Allen Hughes To Remake A Bittersweet Life
While his brother Albert Hughes is having serious trouble getting a new project going, having both the live-action remake of Akira and Motor City go belly up, Allen Hughes is wasting no time finding his next project. Having just recently finished production on the upcoming thriller Broken City with Mark Wahlberg and Russell Crowe, the filmmaker is now attached to direct A Bittersweet Life, a remake of the Jee-woon Kim film of the same name from 2005.
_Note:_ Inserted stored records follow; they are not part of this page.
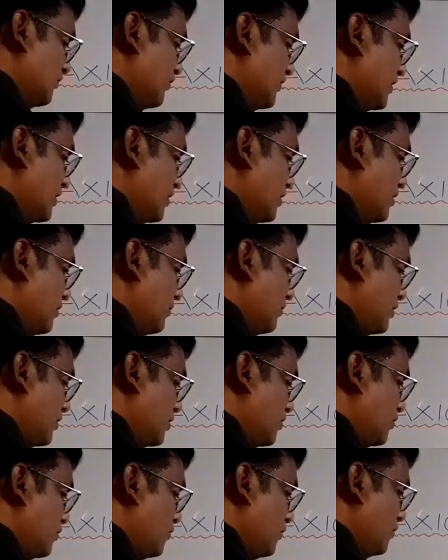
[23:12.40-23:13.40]
figure number
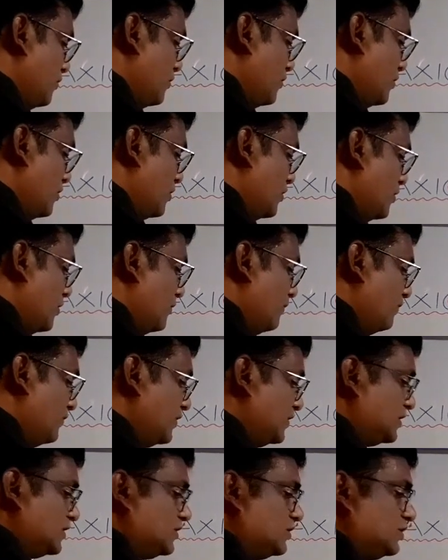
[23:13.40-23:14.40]
2.
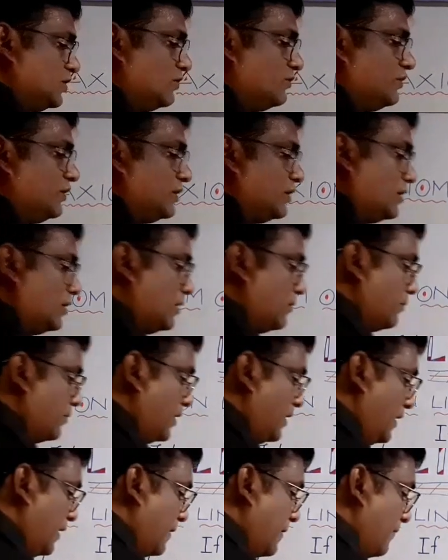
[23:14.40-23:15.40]
This is your figure
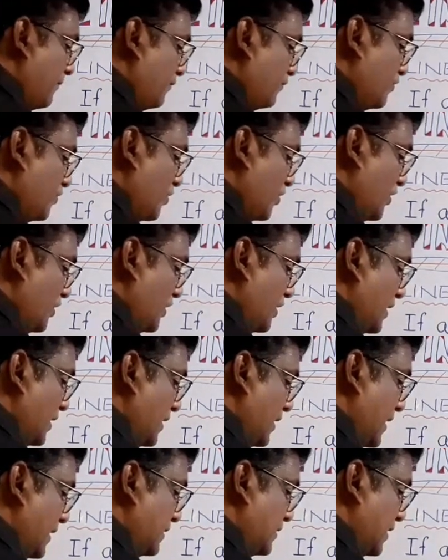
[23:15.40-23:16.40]
number 3.
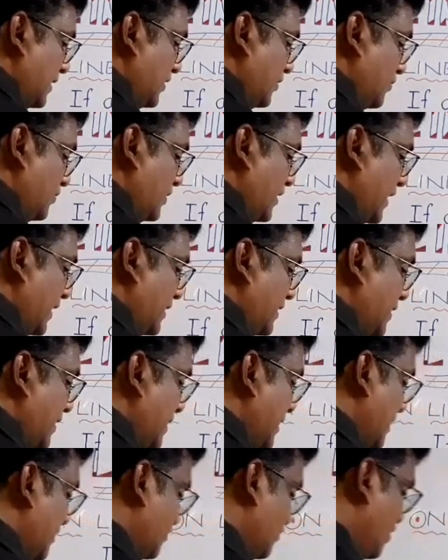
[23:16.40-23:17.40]
Like that, you take
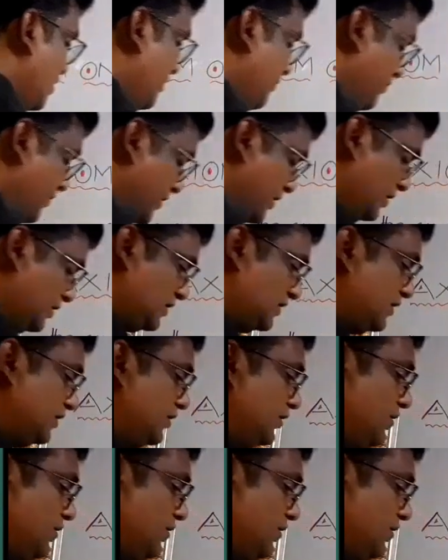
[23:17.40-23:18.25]
three figures in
Deadline, which broke the story, adds that Anthony Peckham, who wrote the screenplay for the upcoming Jack Ryan reboot as well as Sherlock Holmes, Invictus and Don't Say A Word, has been brought on board to write the script for the project. The story follows a high-ranking mobster (originally played by Lee Byung-hun) who is given what appears to be a simple errand: his boss, Kang, wants him to escort Kang's young mistress around and try to figure out if she is cheating on him with another man. If she is cheating on him the protagonist has permission to kill her, but as he spends more time with her he sees her beauty and innocence. When he discovers that she is indeed cheating on Kang, he makes the decision not to kill her and not tell his boss, but all secrets have consequences.
Peckham has experience working with Hughes, as he did rewrite work on the Hughes' brothers' 2010 film The Book of Eli. It's unknown at this time when the Bittersweet Life remake will go into development, but Broken City is due out at the start of next year on January 18th.